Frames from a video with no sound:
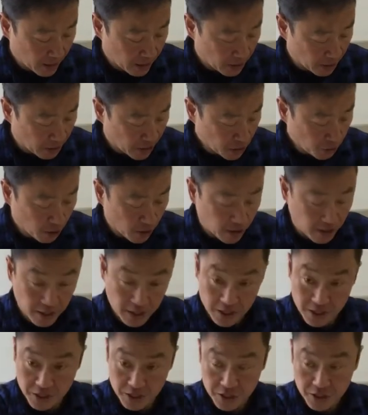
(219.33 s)
Now, this word
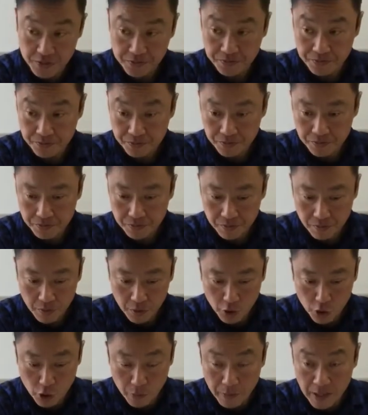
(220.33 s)
is
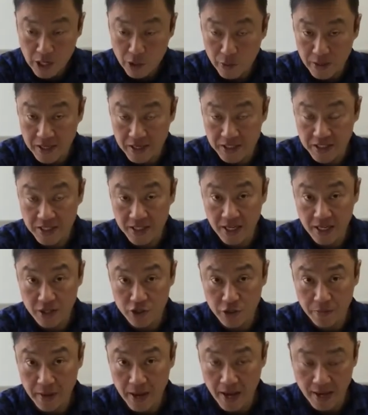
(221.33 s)
ubiquitous in
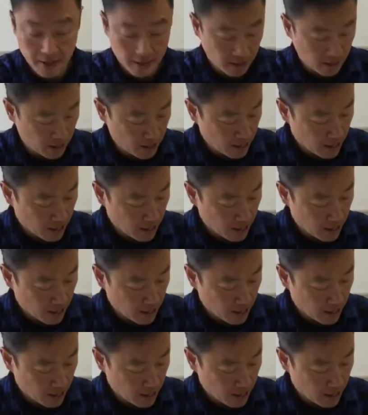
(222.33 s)
Japan,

§ Work order: Print the data again, word for word, without any pictures.

§ Exercise output:
Frames from a video with no sound:
(219.33 s)
Now, this word
(220.33 s)
is
(221.33 s)
ubiquitous in
(222.33 s)
Japan,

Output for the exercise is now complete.